Police open Wood Green murder case as family call for ‘justice’

12:24 19 April 2012

Kester David

Kester David's burnt body was found under a railway arch in July 2010.

Archant

The brother of a Wood Green man found burnt to death in 2010 has spoken of the family’s fight for “justice”, as police launch a fresh murder investigation into the death.

The body of Kester David, who lived in Russell Avenue, was found under a railway arch in Palmers Green on July 7, 2010, a day after his 53rd birthday.

Enfield Police’s investigation at the time concluded that his death was non-suspicious, following a post-mortem examination which found Mr David died from burns and inhalation of fumes.

An inquest at Barnet Coroner’s Court on January 31, 2011 recorded an open verdict.

But his family say he was working as a police informant at the time, and the Metropolitan Police’s own internal reviews of the case revealed a number of errors in the original investigation - leading to an announcement last week that its murder squad would begin a new investigation.

In the wake of last Wednesday’s decision to reinvestigate, Roger David-Griffith, Mr David’s brother, told the Journal: “We are fighting for justice.

“What we are conscious of is that senior members of the police were aware last September that things weren’t as they should have been but it’s taken until April before they’ve come out and said ‘we are going to do a murder investigation’.”

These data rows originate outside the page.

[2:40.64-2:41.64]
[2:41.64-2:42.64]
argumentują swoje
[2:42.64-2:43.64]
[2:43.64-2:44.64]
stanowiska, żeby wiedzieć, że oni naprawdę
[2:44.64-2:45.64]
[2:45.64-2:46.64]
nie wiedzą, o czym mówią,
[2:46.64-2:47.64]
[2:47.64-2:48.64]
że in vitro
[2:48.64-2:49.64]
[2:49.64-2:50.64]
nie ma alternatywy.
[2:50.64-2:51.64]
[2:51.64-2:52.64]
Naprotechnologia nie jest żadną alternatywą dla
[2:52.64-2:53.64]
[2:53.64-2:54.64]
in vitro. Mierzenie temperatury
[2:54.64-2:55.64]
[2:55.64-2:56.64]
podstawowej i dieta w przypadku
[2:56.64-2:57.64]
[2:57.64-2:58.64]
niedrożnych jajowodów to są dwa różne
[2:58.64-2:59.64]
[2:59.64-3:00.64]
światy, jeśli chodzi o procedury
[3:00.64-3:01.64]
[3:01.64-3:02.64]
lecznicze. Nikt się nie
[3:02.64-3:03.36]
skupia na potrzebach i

Earlier this month, Mr David’s family began a civil action against the Met over their handling of the case, insisting that there was third party involvement and that the former bus driver did not take his own life.

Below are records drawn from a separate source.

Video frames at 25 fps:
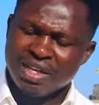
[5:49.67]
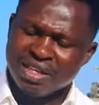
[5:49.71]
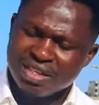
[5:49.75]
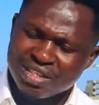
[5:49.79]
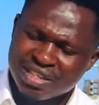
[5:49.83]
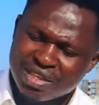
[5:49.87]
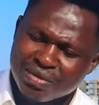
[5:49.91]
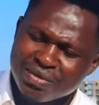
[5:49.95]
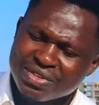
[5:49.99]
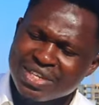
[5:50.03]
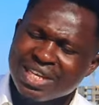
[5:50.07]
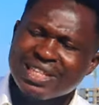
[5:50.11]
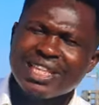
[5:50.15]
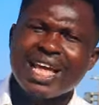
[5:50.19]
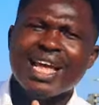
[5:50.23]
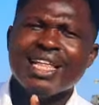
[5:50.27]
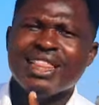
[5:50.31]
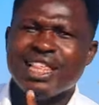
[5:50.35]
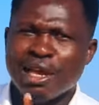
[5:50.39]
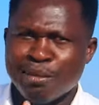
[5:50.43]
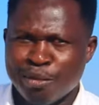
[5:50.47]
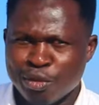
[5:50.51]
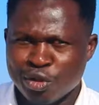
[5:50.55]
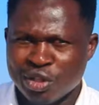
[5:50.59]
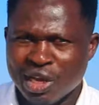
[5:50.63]
Si vous êtes un
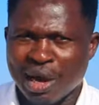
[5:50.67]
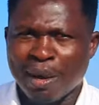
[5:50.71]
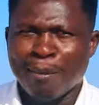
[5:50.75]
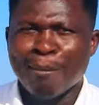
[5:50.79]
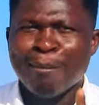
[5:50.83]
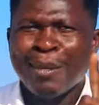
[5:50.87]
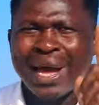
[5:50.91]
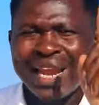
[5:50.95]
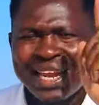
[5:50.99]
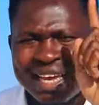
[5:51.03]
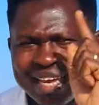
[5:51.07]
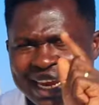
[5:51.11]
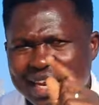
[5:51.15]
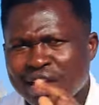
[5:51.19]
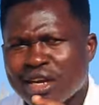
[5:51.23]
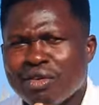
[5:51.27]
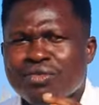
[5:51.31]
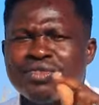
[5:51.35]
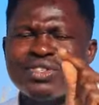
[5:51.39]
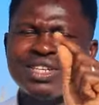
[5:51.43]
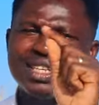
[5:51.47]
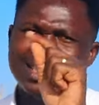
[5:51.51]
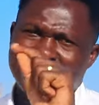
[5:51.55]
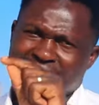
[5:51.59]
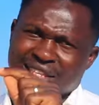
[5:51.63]
débutant, malgré que
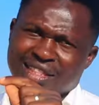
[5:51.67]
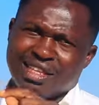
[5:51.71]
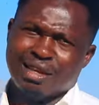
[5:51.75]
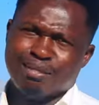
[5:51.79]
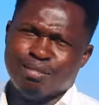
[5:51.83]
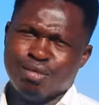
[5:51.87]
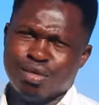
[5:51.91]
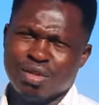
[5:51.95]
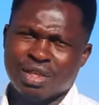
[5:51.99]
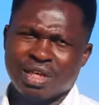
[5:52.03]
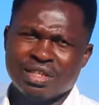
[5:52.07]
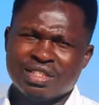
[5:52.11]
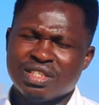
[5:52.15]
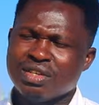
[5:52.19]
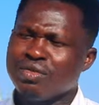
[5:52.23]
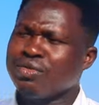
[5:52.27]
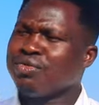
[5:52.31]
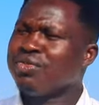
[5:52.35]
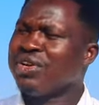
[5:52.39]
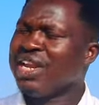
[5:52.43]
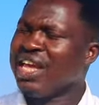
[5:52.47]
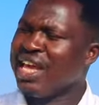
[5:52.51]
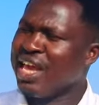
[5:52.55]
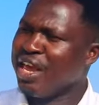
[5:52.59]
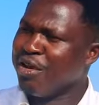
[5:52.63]
vous êtes un débutant, si vous
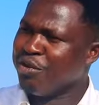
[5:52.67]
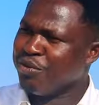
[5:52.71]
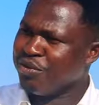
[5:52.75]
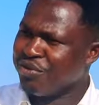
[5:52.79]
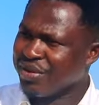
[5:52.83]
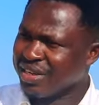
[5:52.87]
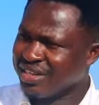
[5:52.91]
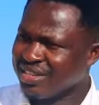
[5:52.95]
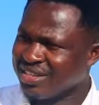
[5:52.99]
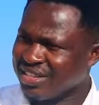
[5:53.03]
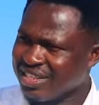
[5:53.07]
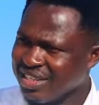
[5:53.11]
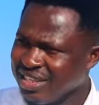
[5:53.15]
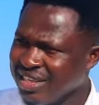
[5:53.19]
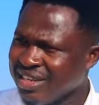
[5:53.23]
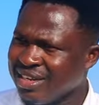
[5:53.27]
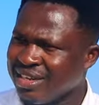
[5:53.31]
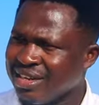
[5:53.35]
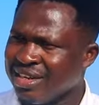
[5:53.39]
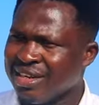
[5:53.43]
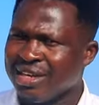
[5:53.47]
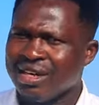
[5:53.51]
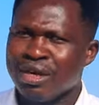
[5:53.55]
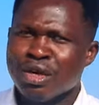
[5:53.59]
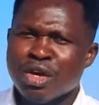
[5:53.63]
voulez investir,
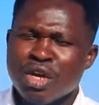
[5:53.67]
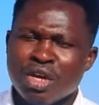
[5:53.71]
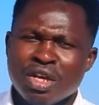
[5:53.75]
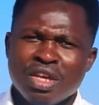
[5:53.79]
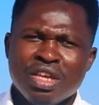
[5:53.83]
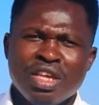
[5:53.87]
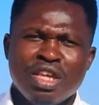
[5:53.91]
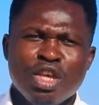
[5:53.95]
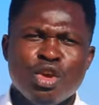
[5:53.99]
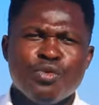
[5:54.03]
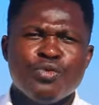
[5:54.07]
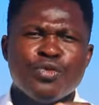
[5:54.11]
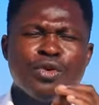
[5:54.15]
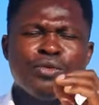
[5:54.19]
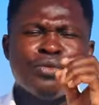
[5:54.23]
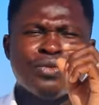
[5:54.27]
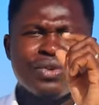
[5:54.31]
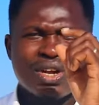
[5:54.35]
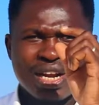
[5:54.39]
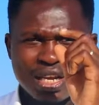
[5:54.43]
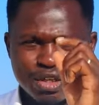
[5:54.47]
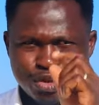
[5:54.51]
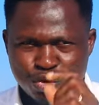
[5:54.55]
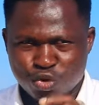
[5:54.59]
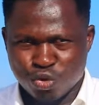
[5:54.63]
il faut
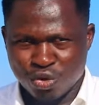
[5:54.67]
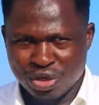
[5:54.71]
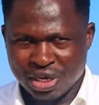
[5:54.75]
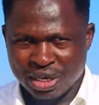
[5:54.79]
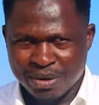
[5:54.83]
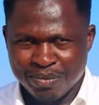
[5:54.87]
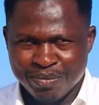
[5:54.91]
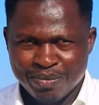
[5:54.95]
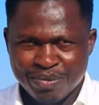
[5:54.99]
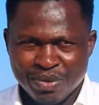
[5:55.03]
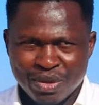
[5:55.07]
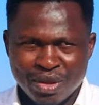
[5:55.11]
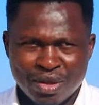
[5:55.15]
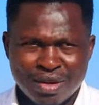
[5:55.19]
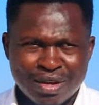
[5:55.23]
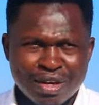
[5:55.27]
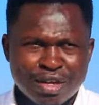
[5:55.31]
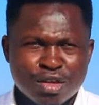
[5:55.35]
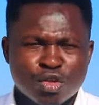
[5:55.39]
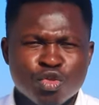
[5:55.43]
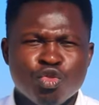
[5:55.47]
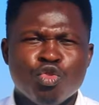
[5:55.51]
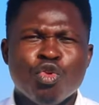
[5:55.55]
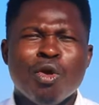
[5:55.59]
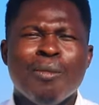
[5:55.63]
vous rassurer
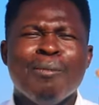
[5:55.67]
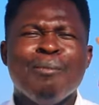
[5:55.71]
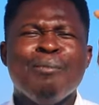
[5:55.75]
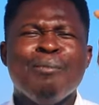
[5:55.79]
de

Before he died, the family believe Mr David was working as a police informant.

Mr David-Griffith explained: “Some detail that came to light after Kester’s death suggests he had correspondence with the police shortly before he died.

“We do believe that someone got him because of whatever he was doing with the police.”

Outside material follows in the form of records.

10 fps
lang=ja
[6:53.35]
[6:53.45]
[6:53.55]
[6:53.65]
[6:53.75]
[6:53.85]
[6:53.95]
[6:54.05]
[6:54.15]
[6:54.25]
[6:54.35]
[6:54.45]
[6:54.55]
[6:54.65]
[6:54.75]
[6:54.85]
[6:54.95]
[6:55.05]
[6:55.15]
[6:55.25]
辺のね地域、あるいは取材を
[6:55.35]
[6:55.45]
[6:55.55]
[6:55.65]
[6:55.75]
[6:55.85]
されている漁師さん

Mr David-Griffith said his brother was a “very likeable chap” who “didn’t have any enemies” and was not depressed.

Dismissing the theory Mr David committed suicide, he said: “It was his birthday on July 6 and he was supposed to meet up with me for my birthday on July 10 so we could celebrate it together.

“He was in really good spirits – you have to be really deranged and mentally gone to pour a can of petrol over yourself and set yourself alight.”

Two reviews into the original Enfield Police investigation, carried out by senior officers from the force last September and January, revealed errors which included officers not checking CCTV footage and failing to cross-reference DNA from the scene.

Mr David-Griffith accused Enfield Police of not doing “any investigation whatsoever”, blaming the force for neglecting Mr David’s case because of his race.

It is the latest in a string of cases to come to light recently accusing the Met of racism.

Ken Hinds, 52, chairman of Haringey Stop and Search Monitoring Group, said Met Commissioner Bernard Hogan-Howe “needs to root out the bad apples” in his force to restore the public’s faith.

He added: “He’s got to understand that this is a particular culture in the police that has been allowed to go on for far too long – a lot of the senior officers were around in the 1980s when it was alright to have racist banter.

“We need a better police force that is more representative of our community.”

A Met Police spokesman said the results of the internal reviews “remain under consideration” and detectives from the Homicide and Serious Crime Command “retain an open mind about the circumstances of Mr David’s death”.

He added: “The previous reviews found no evidence of racism. The death is being treated as unexplained at this stage.”